University of Saskatchewan, Department of Computer Science


2002-2003 Seminar Series

Compiler Construction

Jeremy Pfeifer
Department of Computer Science
University of Saskatchewan
Saskatoon, Saskatchewan

DEPARTMENT SEMINAR
DATE: Monday, March 3rd, 2003
TIME: 3:30pm
PLACE: Engineering 2C40
*** Everyone is welcome ***

Abstract

Compilers are often viewed as a black-box by most programmers, transforming their source code into executable programs. This seminar covers the design and creation of a new programming language called SARPL, and it accompanying compiler. SARPL is designed to be a reduced procedural based language, which compiles to the Java Virtual Machine by creating a class file.
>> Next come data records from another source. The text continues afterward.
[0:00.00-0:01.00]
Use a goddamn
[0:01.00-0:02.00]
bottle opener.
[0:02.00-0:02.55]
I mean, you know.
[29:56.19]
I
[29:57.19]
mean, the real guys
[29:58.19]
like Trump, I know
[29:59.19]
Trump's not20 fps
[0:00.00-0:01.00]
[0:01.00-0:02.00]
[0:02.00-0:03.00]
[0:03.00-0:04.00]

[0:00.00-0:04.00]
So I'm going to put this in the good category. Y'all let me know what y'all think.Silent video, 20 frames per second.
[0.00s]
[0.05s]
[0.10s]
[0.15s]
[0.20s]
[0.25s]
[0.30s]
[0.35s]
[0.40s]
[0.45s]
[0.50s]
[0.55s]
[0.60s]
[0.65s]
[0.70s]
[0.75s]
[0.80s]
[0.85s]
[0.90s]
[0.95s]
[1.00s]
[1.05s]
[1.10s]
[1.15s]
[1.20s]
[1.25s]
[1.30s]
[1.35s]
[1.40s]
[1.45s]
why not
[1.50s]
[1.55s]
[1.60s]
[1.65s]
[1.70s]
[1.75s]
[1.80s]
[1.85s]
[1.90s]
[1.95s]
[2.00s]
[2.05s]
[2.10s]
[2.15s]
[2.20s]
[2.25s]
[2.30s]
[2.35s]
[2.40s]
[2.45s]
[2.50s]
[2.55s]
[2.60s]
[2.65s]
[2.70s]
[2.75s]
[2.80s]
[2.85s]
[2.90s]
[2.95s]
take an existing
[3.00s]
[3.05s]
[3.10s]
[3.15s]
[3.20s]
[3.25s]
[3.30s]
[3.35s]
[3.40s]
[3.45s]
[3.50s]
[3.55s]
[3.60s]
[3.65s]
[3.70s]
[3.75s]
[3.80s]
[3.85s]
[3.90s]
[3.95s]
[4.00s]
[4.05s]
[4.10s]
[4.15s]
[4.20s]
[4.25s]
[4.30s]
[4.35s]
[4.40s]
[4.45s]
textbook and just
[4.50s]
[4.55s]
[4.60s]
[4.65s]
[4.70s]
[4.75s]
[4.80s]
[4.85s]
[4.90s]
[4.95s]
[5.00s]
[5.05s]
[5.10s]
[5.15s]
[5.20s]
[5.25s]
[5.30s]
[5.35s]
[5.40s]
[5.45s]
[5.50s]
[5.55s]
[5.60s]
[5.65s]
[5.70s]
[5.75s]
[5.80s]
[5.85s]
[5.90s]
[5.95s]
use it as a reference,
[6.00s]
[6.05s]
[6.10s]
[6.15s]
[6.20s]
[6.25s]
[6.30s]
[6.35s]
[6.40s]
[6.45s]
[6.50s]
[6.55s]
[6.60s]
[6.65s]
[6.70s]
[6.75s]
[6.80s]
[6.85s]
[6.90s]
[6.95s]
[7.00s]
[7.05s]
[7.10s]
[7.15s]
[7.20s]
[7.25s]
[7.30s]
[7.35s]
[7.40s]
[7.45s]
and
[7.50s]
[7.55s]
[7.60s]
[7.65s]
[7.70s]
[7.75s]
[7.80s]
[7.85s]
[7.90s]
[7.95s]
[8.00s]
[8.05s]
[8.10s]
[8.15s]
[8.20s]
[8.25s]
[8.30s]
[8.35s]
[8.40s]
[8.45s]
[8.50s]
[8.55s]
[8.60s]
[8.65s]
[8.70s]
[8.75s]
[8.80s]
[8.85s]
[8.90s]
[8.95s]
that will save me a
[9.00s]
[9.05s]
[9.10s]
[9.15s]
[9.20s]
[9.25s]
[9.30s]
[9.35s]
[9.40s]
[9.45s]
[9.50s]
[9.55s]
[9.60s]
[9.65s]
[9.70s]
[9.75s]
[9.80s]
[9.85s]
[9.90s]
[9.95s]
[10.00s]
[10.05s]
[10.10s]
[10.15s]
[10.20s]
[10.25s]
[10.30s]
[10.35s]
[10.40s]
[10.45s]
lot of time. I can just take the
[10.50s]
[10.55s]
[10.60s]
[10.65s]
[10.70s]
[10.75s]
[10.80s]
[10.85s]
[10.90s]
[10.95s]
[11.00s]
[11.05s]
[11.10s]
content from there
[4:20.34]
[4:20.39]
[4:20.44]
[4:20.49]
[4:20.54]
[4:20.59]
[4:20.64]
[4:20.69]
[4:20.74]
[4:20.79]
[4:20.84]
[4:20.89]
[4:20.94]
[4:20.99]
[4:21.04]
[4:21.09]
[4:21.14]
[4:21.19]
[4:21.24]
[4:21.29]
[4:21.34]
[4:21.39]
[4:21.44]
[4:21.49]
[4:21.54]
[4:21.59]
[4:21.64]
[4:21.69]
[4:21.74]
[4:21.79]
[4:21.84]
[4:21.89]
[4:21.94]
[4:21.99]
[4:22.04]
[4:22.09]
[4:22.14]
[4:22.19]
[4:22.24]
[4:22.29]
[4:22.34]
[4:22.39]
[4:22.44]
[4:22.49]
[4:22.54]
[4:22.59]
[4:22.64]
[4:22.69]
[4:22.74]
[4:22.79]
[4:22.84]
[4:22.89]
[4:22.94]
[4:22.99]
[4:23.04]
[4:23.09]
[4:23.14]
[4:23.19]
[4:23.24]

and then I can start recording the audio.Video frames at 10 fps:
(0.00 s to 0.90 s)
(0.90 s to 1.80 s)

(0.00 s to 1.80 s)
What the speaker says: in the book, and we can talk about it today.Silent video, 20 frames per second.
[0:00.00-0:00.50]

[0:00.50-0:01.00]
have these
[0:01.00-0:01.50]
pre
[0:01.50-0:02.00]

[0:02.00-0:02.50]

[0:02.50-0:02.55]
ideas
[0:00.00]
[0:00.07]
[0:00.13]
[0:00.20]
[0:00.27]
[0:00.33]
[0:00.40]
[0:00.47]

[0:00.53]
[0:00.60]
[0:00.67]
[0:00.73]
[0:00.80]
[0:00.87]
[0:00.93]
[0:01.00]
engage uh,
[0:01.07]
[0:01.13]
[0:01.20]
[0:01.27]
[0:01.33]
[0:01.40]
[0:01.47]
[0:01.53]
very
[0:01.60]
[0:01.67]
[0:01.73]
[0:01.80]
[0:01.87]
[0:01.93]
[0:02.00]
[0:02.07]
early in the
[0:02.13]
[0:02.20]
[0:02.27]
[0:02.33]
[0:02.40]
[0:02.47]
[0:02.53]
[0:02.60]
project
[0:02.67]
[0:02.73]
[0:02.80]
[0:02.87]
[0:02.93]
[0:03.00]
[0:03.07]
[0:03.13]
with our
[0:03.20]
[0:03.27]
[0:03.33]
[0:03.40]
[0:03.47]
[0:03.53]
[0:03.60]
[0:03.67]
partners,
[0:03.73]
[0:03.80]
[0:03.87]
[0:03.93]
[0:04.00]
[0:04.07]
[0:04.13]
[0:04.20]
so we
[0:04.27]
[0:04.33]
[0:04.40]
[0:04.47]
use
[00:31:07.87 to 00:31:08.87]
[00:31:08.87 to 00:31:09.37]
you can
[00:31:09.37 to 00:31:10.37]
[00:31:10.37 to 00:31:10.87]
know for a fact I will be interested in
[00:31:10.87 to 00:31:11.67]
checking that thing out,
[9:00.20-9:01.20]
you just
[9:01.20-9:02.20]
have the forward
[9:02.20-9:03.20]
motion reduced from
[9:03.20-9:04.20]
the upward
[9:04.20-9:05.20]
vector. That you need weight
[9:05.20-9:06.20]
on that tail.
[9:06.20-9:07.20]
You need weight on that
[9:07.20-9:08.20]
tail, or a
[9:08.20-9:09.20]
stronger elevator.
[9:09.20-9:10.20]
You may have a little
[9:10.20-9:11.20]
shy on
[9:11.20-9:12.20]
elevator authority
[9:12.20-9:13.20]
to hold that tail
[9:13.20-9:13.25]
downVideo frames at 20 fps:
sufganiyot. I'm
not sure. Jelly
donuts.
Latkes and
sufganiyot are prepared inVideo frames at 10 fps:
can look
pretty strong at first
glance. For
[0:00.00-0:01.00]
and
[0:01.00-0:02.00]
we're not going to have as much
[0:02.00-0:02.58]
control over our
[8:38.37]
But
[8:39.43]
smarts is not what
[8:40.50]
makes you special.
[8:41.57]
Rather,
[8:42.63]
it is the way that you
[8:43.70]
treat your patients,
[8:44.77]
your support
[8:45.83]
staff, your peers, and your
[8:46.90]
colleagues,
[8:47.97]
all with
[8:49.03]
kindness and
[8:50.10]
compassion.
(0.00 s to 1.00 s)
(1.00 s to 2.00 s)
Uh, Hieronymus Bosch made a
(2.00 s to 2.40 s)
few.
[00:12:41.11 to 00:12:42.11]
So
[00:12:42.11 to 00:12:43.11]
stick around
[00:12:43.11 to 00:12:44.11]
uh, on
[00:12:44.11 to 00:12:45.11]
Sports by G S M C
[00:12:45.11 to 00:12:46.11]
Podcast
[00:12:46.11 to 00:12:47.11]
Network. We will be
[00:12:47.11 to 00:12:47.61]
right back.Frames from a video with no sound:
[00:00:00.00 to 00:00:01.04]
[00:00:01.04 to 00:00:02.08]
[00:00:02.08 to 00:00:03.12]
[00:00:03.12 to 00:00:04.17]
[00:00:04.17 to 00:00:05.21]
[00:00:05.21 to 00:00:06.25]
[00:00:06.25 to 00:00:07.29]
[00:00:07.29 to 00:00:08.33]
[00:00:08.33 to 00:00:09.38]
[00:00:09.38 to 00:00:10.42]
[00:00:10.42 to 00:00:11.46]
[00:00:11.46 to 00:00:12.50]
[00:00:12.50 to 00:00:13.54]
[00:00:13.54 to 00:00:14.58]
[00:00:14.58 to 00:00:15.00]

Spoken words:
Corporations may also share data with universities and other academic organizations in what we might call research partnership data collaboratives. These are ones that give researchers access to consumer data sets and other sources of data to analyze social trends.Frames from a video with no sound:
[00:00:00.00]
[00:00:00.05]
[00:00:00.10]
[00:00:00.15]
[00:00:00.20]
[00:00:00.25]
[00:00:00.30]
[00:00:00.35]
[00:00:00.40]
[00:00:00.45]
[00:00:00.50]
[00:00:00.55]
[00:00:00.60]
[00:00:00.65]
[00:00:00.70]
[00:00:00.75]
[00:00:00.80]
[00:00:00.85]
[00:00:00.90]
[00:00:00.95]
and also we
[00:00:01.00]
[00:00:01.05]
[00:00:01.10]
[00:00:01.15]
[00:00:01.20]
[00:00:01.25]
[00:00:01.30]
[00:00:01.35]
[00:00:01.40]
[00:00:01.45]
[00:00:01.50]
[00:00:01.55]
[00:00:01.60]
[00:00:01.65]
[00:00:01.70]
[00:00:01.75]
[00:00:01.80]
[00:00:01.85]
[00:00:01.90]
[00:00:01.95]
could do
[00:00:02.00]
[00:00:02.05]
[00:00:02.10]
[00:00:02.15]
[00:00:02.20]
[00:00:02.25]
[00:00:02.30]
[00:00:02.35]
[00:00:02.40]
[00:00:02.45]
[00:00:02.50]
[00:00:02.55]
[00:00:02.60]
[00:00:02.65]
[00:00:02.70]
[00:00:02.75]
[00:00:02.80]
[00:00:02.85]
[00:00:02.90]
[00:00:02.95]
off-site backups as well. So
Creation of SARPL was done using the Compiler-Compiler tool ANTLR, which is an LL(k) based tool. The SARPL compiler is a 4 stage compiler, consisting of:

  1. syntax checking,
  2. semantic analysis,
  3. tree creation; and
  4. code generation.
Once the first two stages have been passed, the program is valid. The tree created in stage 3 is an abstract syntax tree, which is walked/traversed to perform code generation.

About the speaker

Jeremy received his B.Sc. (high-hons in Software Engineering) in Computer Science from the University of Saskatchewan in 2001. He is currently enrolled in the Masters program at the University of Saskatchewan. [an error occurred while processing this directive]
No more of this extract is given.